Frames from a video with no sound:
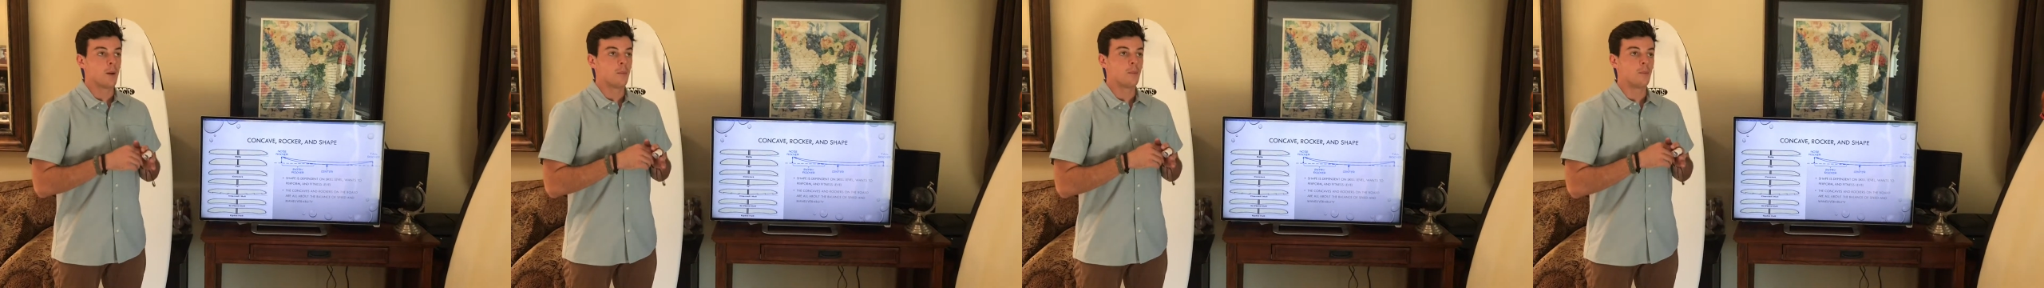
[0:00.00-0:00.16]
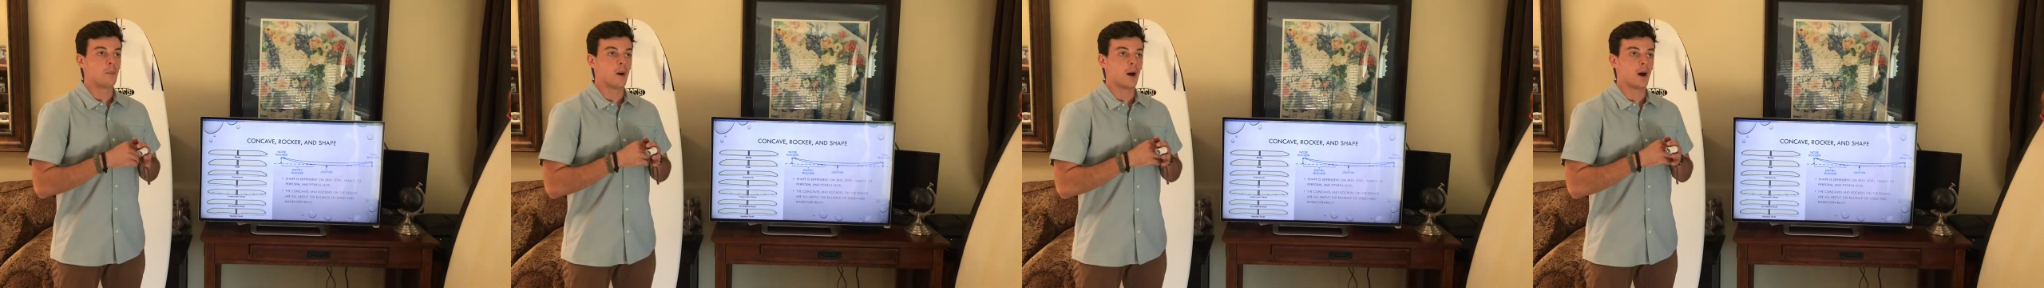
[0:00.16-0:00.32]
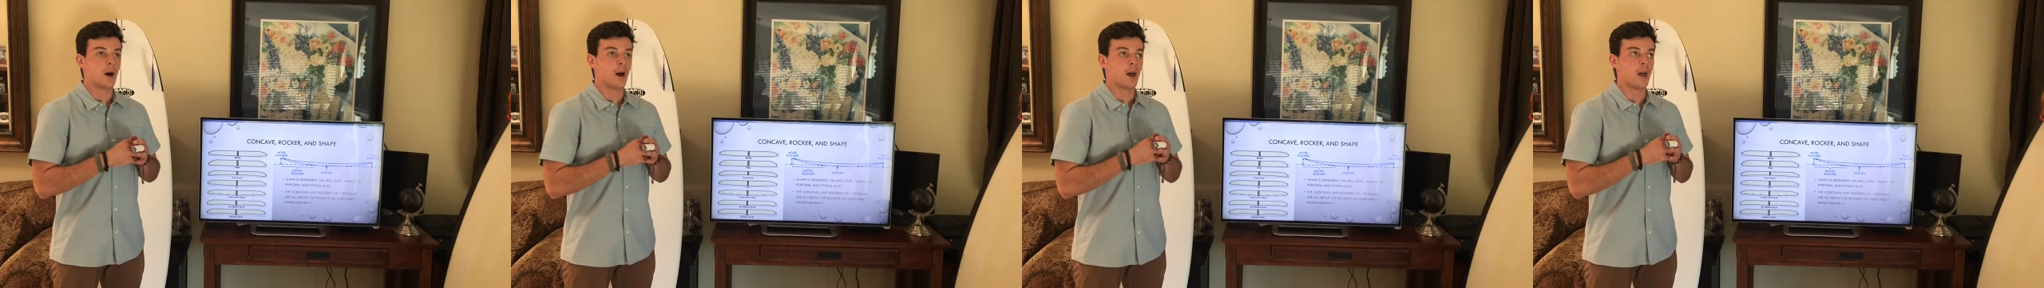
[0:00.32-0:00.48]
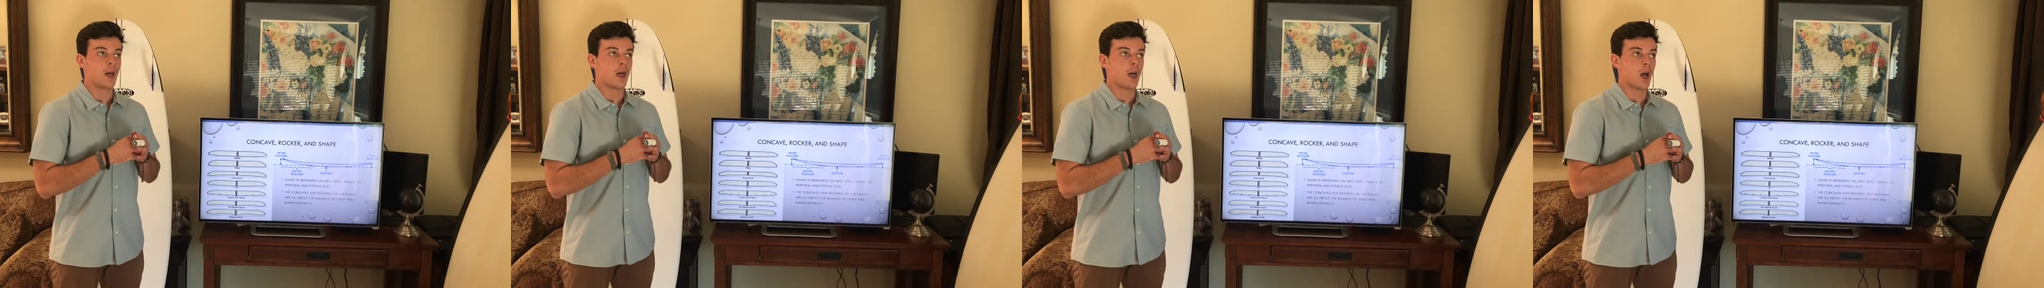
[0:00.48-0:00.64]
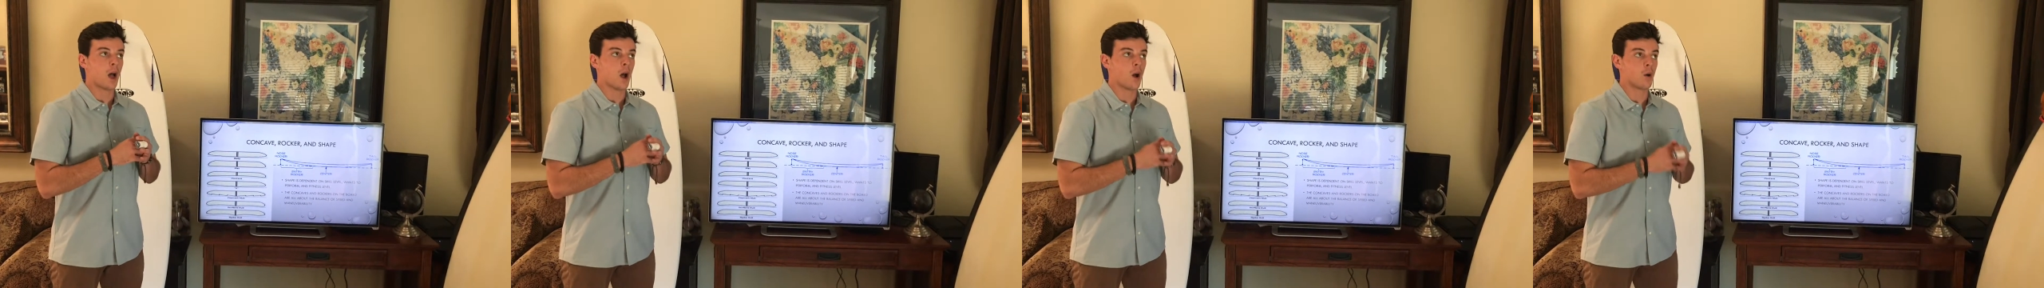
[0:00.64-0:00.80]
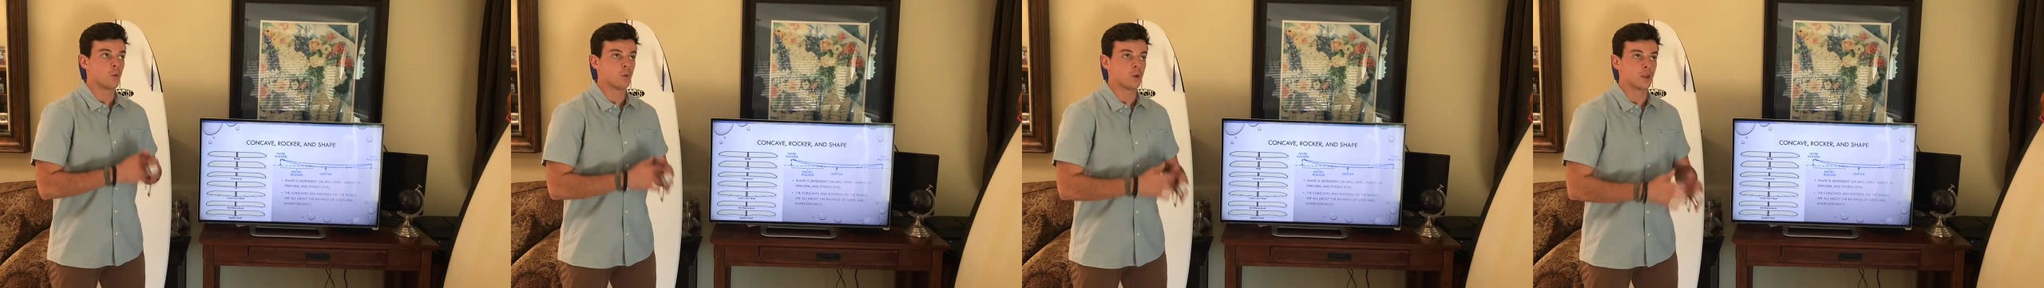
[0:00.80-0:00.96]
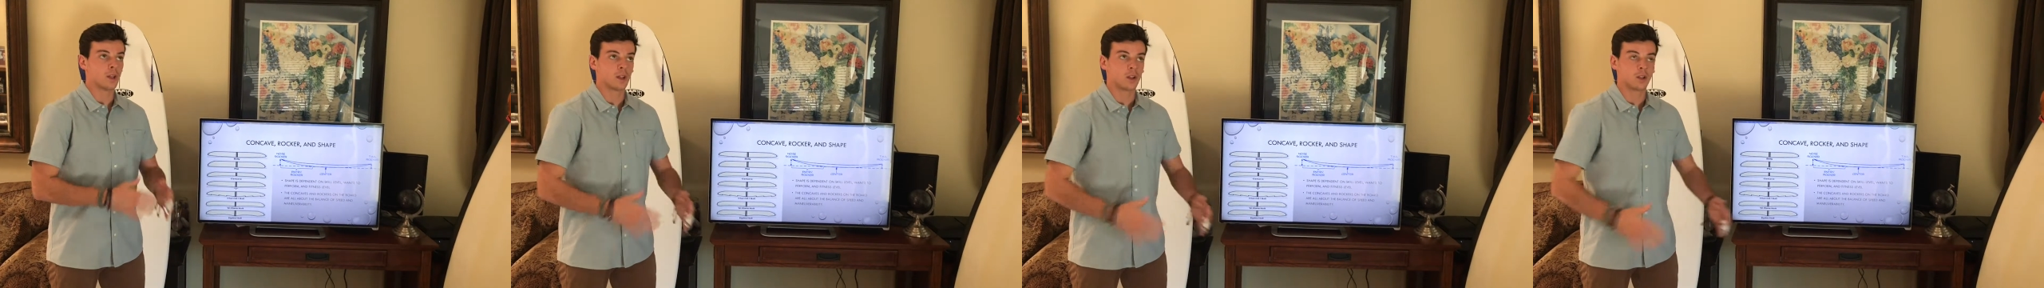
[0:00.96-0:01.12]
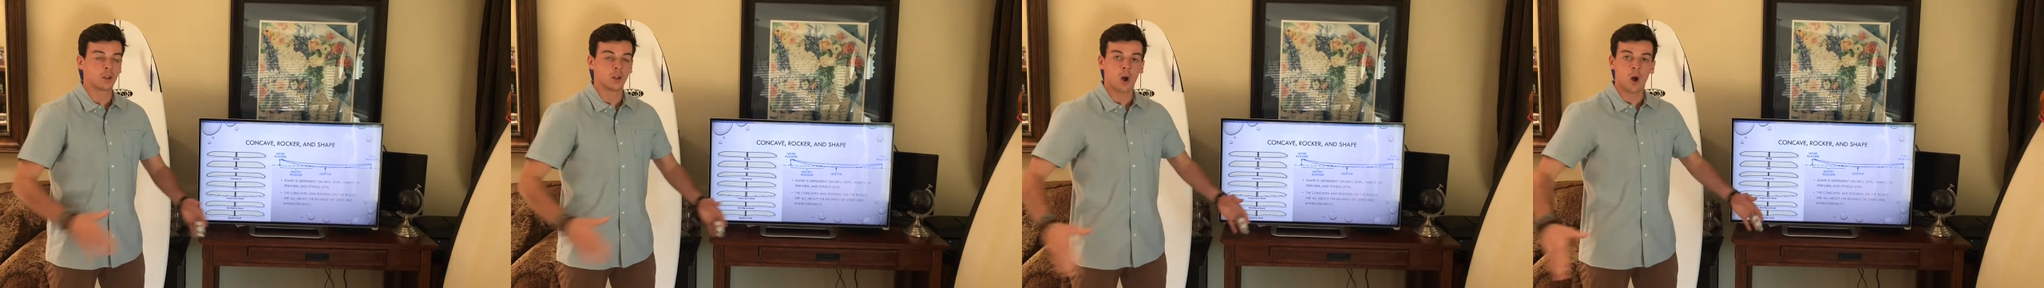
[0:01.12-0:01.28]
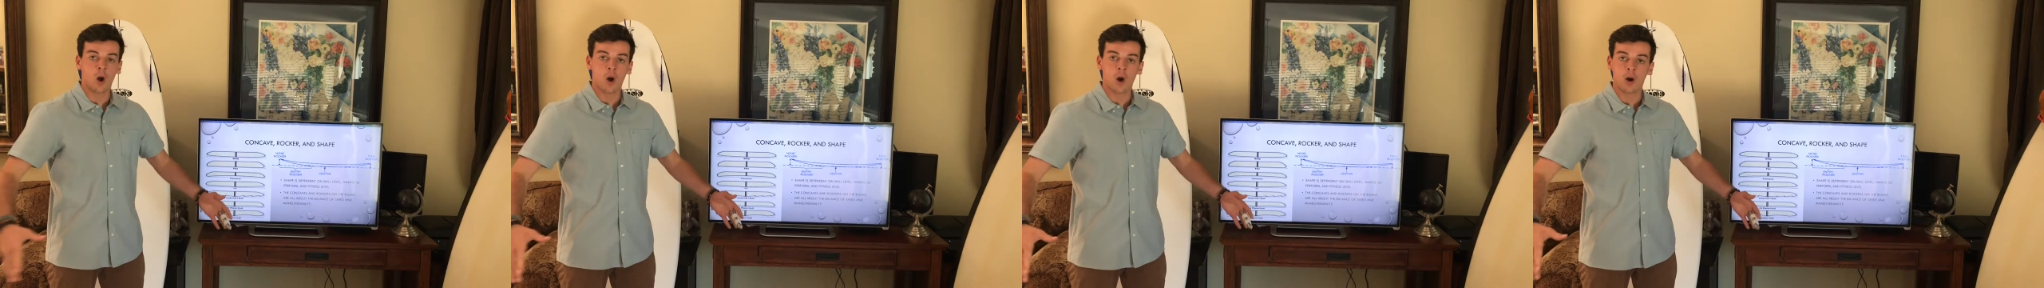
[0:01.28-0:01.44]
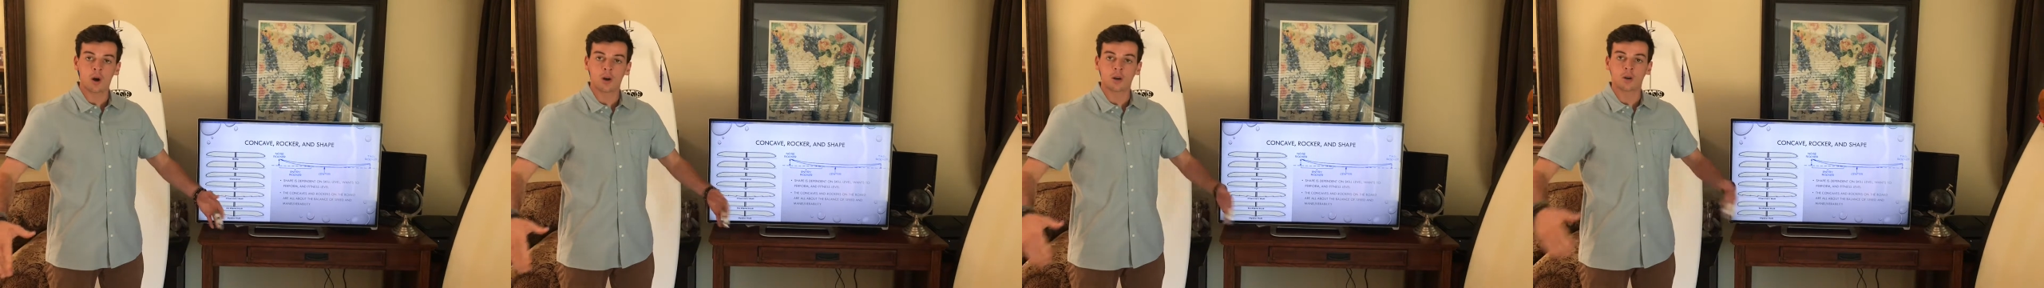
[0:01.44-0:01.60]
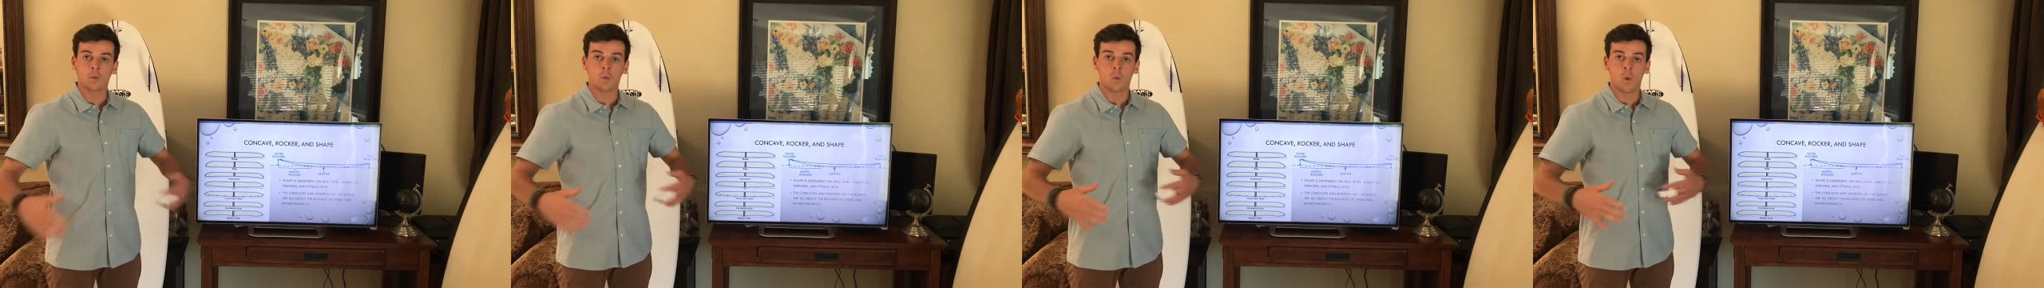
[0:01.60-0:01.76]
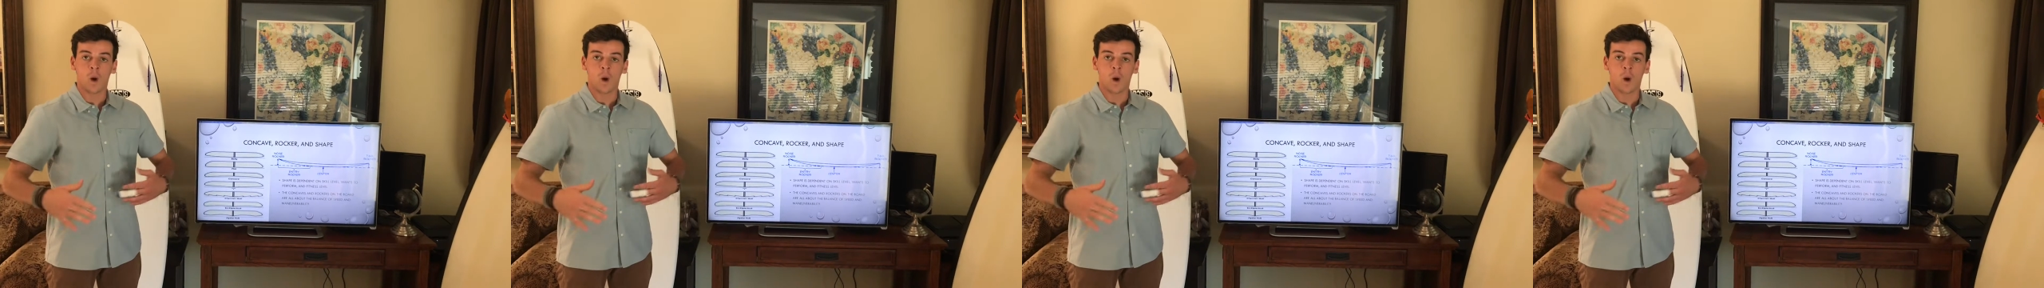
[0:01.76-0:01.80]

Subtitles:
but a really long,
☆ ☆ ☆ ☆ ☆ ☆ ☆
THE TASK. In the records above, find the line containing "[0:01.76-0:01.80]" and output every line from the first through that one, exactly, omitting pictures.

RESULT.
Frames from a video with no sound:
[0:00.00-0:00.16]
[0:00.16-0:00.32]
[0:00.32-0:00.48]
[0:00.48-0:00.64]
[0:00.64-0:00.80]
[0:00.80-0:00.96]
[0:00.96-0:01.12]
[0:01.12-0:01.28]
[0:01.28-0:01.44]
[0:01.44-0:01.60]
[0:01.60-0:01.76]
[0:01.76-0:01.80]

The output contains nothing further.